* SOURCE DATA
----------------------------------------

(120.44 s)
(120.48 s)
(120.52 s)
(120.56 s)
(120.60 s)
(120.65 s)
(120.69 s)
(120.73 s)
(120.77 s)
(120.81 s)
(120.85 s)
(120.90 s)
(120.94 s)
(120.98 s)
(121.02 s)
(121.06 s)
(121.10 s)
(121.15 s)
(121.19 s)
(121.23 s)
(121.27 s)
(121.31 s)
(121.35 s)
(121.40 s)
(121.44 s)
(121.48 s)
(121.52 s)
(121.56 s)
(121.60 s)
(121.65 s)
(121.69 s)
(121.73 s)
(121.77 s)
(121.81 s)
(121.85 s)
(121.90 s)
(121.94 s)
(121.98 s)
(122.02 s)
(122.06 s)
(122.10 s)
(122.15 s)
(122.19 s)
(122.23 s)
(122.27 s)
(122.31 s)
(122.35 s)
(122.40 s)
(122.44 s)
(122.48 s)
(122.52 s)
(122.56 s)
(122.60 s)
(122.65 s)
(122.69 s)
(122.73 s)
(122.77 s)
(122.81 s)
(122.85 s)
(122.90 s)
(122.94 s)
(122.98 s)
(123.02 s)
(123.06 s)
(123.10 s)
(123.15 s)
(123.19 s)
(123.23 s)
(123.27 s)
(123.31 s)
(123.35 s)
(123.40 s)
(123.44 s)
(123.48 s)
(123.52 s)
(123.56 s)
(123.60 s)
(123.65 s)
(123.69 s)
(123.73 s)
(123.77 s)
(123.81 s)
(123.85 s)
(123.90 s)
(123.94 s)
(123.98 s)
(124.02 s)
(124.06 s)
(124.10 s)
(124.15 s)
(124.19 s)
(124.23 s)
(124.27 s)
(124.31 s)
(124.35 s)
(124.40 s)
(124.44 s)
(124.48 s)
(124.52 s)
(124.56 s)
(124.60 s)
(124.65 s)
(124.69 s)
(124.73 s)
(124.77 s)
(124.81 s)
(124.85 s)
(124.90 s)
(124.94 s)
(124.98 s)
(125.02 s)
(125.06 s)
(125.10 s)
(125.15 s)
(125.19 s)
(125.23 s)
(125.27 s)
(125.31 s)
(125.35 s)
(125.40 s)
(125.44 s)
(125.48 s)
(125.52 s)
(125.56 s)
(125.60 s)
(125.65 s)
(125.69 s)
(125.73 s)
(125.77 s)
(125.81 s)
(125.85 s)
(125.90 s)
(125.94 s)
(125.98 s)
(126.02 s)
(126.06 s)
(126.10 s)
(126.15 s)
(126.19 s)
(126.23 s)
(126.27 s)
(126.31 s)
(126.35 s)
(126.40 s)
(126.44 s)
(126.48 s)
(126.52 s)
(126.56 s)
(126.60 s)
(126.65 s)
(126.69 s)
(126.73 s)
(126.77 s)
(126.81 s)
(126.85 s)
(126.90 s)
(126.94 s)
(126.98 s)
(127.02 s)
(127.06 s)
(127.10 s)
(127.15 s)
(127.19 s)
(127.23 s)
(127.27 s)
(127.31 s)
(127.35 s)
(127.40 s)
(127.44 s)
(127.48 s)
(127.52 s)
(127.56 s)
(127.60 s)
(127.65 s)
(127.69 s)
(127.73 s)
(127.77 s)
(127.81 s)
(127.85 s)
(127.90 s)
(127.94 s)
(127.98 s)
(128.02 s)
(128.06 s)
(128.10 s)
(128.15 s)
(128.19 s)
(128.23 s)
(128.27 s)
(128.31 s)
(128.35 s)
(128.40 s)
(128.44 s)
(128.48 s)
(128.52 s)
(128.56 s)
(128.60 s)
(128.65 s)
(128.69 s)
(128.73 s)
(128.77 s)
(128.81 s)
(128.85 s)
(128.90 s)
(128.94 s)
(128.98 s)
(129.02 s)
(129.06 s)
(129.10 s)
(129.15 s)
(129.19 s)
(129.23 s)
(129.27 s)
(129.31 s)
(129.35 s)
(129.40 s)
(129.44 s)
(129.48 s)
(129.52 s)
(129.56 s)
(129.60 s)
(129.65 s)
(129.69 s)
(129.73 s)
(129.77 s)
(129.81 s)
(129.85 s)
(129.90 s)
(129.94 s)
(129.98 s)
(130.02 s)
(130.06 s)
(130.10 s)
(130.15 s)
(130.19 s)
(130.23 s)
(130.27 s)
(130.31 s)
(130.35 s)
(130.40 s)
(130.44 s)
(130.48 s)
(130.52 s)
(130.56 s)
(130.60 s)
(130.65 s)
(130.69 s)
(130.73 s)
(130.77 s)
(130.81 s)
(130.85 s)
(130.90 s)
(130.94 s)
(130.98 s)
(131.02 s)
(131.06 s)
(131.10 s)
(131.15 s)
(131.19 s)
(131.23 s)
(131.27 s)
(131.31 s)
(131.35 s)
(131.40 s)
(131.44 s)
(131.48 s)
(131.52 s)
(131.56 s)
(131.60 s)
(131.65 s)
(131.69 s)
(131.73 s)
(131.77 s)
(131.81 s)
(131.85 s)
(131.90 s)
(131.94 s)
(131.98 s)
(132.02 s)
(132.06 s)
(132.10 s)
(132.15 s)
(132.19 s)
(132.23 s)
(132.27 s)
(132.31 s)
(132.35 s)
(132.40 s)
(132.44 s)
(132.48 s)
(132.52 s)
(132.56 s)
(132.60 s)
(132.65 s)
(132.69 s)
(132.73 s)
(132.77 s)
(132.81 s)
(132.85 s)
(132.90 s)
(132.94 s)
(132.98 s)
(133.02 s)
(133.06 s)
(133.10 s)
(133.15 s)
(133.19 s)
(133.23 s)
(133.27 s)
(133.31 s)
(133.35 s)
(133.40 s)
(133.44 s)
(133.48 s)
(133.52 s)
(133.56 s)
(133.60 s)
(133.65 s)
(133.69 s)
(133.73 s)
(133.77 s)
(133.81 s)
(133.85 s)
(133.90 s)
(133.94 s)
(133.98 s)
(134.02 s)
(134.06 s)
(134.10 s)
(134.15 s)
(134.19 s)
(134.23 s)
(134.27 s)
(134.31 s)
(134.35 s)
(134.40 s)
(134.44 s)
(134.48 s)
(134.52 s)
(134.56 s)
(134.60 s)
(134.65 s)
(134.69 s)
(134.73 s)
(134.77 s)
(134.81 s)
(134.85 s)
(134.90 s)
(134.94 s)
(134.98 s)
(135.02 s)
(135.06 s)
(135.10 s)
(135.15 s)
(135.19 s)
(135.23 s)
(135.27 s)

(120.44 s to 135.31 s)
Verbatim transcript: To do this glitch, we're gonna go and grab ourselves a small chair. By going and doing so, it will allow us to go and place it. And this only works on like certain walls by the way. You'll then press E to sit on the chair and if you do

----------------------------------------

* TRY IT
Copy each record exactly, leaving nothing out.

* TASK RESULT
(120.44 s)
(120.48 s)
(120.52 s)
(120.56 s)
(120.60 s)
(120.65 s)
(120.69 s)
(120.73 s)
(120.77 s)
(120.81 s)
(120.85 s)
(120.90 s)
(120.94 s)
(120.98 s)
(121.02 s)
(121.06 s)
(121.10 s)
(121.15 s)
(121.19 s)
(121.23 s)
(121.27 s)
(121.31 s)
(121.35 s)
(121.40 s)
(121.44 s)
(121.48 s)
(121.52 s)
(121.56 s)
(121.60 s)
(121.65 s)
(121.69 s)
(121.73 s)
(121.77 s)
(121.81 s)
(121.85 s)
(121.90 s)
(121.94 s)
(121.98 s)
(122.02 s)
(122.06 s)
(122.10 s)
(122.15 s)
(122.19 s)
(122.23 s)
(122.27 s)
(122.31 s)
(122.35 s)
(122.40 s)
(122.44 s)
(122.48 s)
(122.52 s)
(122.56 s)
(122.60 s)
(122.65 s)
(122.69 s)
(122.73 s)
(122.77 s)
(122.81 s)
(122.85 s)
(122.90 s)
(122.94 s)
(122.98 s)
(123.02 s)
(123.06 s)
(123.10 s)
(123.15 s)
(123.19 s)
(123.23 s)
(123.27 s)
(123.31 s)
(123.35 s)
(123.40 s)
(123.44 s)
(123.48 s)
(123.52 s)
(123.56 s)
(123.60 s)
(123.65 s)
(123.69 s)
(123.73 s)
(123.77 s)
(123.81 s)
(123.85 s)
(123.90 s)
(123.94 s)
(123.98 s)
(124.02 s)
(124.06 s)
(124.10 s)
(124.15 s)
(124.19 s)
(124.23 s)
(124.27 s)
(124.31 s)
(124.35 s)
(124.40 s)
(124.44 s)
(124.48 s)
(124.52 s)
(124.56 s)
(124.60 s)
(124.65 s)
(124.69 s)
(124.73 s)
(124.77 s)
(124.81 s)
(124.85 s)
(124.90 s)
(124.94 s)
(124.98 s)
(125.02 s)
(125.06 s)
(125.10 s)
(125.15 s)
(125.19 s)
(125.23 s)
(125.27 s)
(125.31 s)
(125.35 s)
(125.40 s)
(125.44 s)
(125.48 s)
(125.52 s)
(125.56 s)
(125.60 s)
(125.65 s)
(125.69 s)
(125.73 s)
(125.77 s)
(125.81 s)
(125.85 s)
(125.90 s)
(125.94 s)
(125.98 s)
(126.02 s)
(126.06 s)
(126.10 s)
(126.15 s)
(126.19 s)
(126.23 s)
(126.27 s)
(126.31 s)
(126.35 s)
(126.40 s)
(126.44 s)
(126.48 s)
(126.52 s)
(126.56 s)
(126.60 s)
(126.65 s)
(126.69 s)
(126.73 s)
(126.77 s)
(126.81 s)
(126.85 s)
(126.90 s)
(126.94 s)
(126.98 s)
(127.02 s)
(127.06 s)
(127.10 s)
(127.15 s)
(127.19 s)
(127.23 s)
(127.27 s)
(127.31 s)
(127.35 s)
(127.40 s)
(127.44 s)
(127.48 s)
(127.52 s)
(127.56 s)
(127.60 s)
(127.65 s)
(127.69 s)
(127.73 s)
(127.77 s)
(127.81 s)
(127.85 s)
(127.90 s)
(127.94 s)
(127.98 s)
(128.02 s)
(128.06 s)
(128.10 s)
(128.15 s)
(128.19 s)
(128.23 s)
(128.27 s)
(128.31 s)
(128.35 s)
(128.40 s)
(128.44 s)
(128.48 s)
(128.52 s)
(128.56 s)
(128.60 s)
(128.65 s)
(128.69 s)
(128.73 s)
(128.77 s)
(128.81 s)
(128.85 s)
(128.90 s)
(128.94 s)
(128.98 s)
(129.02 s)
(129.06 s)
(129.10 s)
(129.15 s)
(129.19 s)
(129.23 s)
(129.27 s)
(129.31 s)
(129.35 s)
(129.40 s)
(129.44 s)
(129.48 s)
(129.52 s)
(129.56 s)
(129.60 s)
(129.65 s)
(129.69 s)
(129.73 s)
(129.77 s)
(129.81 s)
(129.85 s)
(129.90 s)
(129.94 s)
(129.98 s)
(130.02 s)
(130.06 s)
(130.10 s)
(130.15 s)
(130.19 s)
(130.23 s)
(130.27 s)
(130.31 s)
(130.35 s)
(130.40 s)
(130.44 s)
(130.48 s)
(130.52 s)
(130.56 s)
(130.60 s)
(130.65 s)
(130.69 s)
(130.73 s)
(130.77 s)
(130.81 s)
(130.85 s)
(130.90 s)
(130.94 s)
(130.98 s)
(131.02 s)
(131.06 s)
(131.10 s)
(131.15 s)
(131.19 s)
(131.23 s)
(131.27 s)
(131.31 s)
(131.35 s)
(131.40 s)
(131.44 s)
(131.48 s)
(131.52 s)
(131.56 s)
(131.60 s)
(131.65 s)
(131.69 s)
(131.73 s)
(131.77 s)
(131.81 s)
(131.85 s)
(131.90 s)
(131.94 s)
(131.98 s)
(132.02 s)
(132.06 s)
(132.10 s)
(132.15 s)
(132.19 s)
(132.23 s)
(132.27 s)
(132.31 s)
(132.35 s)
(132.40 s)
(132.44 s)
(132.48 s)
(132.52 s)
(132.56 s)
(132.60 s)
(132.65 s)
(132.69 s)
(132.73 s)
(132.77 s)
(132.81 s)
(132.85 s)
(132.90 s)
(132.94 s)
(132.98 s)
(133.02 s)
(133.06 s)
(133.10 s)
(133.15 s)
(133.19 s)
(133.23 s)
(133.27 s)
(133.31 s)
(133.35 s)
(133.40 s)
(133.44 s)
(133.48 s)
(133.52 s)
(133.56 s)
(133.60 s)
(133.65 s)
(133.69 s)
(133.73 s)
(133.77 s)
(133.81 s)
(133.85 s)
(133.90 s)
(133.94 s)
(133.98 s)
(134.02 s)
(134.06 s)
(134.10 s)
(134.15 s)
(134.19 s)
(134.23 s)
(134.27 s)
(134.31 s)
(134.35 s)
(134.40 s)
(134.44 s)
(134.48 s)
(134.52 s)
(134.56 s)
(134.60 s)
(134.65 s)
(134.69 s)
(134.73 s)
(134.77 s)
(134.81 s)
(134.85 s)
(134.90 s)
(134.94 s)
(134.98 s)
(135.02 s)
(135.06 s)
(135.10 s)
(135.15 s)
(135.19 s)
(135.23 s)
(135.27 s)

(120.44 s to 135.31 s)
Verbatim transcript: To do this glitch, we're gonna go and grab ourselves a small chair. By going and doing so, it will allow us to go and place it. And this only works on like certain walls by the way. You'll then press E to sit on the chair and if you do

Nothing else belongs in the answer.